BEGIN Entries supplied
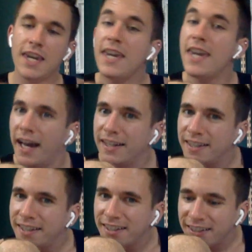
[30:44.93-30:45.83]
Yeah.
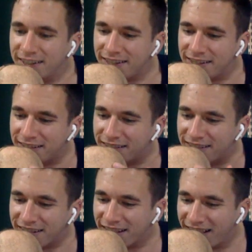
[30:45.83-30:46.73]

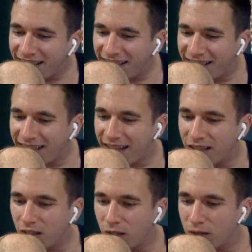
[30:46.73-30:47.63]

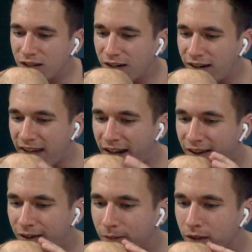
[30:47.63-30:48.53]
Hello, dearie.
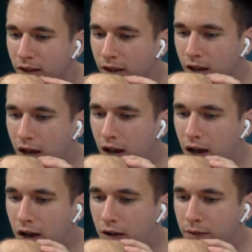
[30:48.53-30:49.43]
Hello.
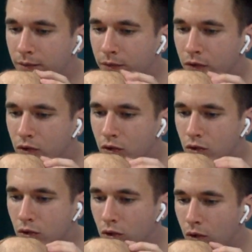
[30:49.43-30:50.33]

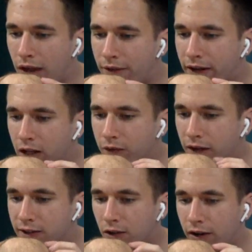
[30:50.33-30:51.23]
Do you have any
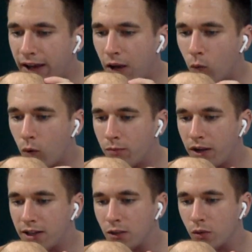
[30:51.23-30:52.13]
advice on how one
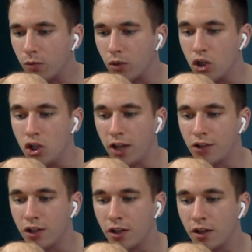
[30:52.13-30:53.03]
might deal with
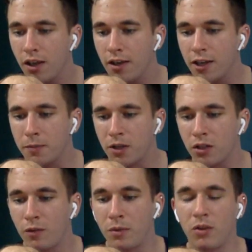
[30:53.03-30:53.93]
rejection,
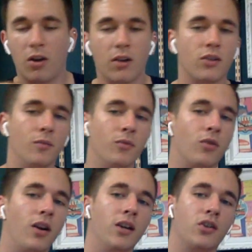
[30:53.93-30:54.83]
especially from a long-term
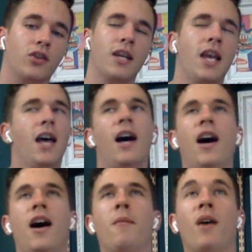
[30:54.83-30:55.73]
crush?
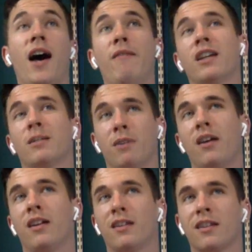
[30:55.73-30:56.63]
I've
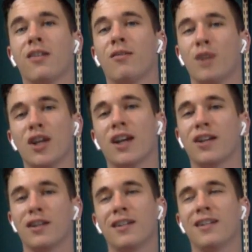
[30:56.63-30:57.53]
experienced a little
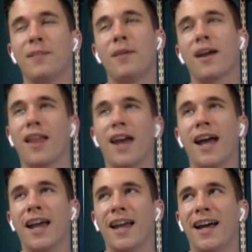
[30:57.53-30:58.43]
rejection. I'm not gonna
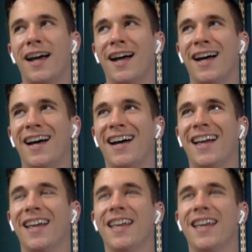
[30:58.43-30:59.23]
lie.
END Entries supplied
**About this exercise:**
Write the data above out again exactly, every line of it, and exclude the pictures.

**Final answer:**
[30:44.93-30:45.83]
Yeah.
[30:45.83-30:46.73]

[30:46.73-30:47.63]

[30:47.63-30:48.53]
Hello, dearie.
[30:48.53-30:49.43]
Hello.
[30:49.43-30:50.33]

[30:50.33-30:51.23]
Do you have any
[30:51.23-30:52.13]
advice on how one
[30:52.13-30:53.03]
might deal with
[30:53.03-30:53.93]
rejection,
[30:53.93-30:54.83]
especially from a long-term
[30:54.83-30:55.73]
crush?
[30:55.73-30:56.63]
I've
[30:56.63-30:57.53]
experienced a little
[30:57.53-30:58.43]
rejection. I'm not gonna
[30:58.43-30:59.23]
lie.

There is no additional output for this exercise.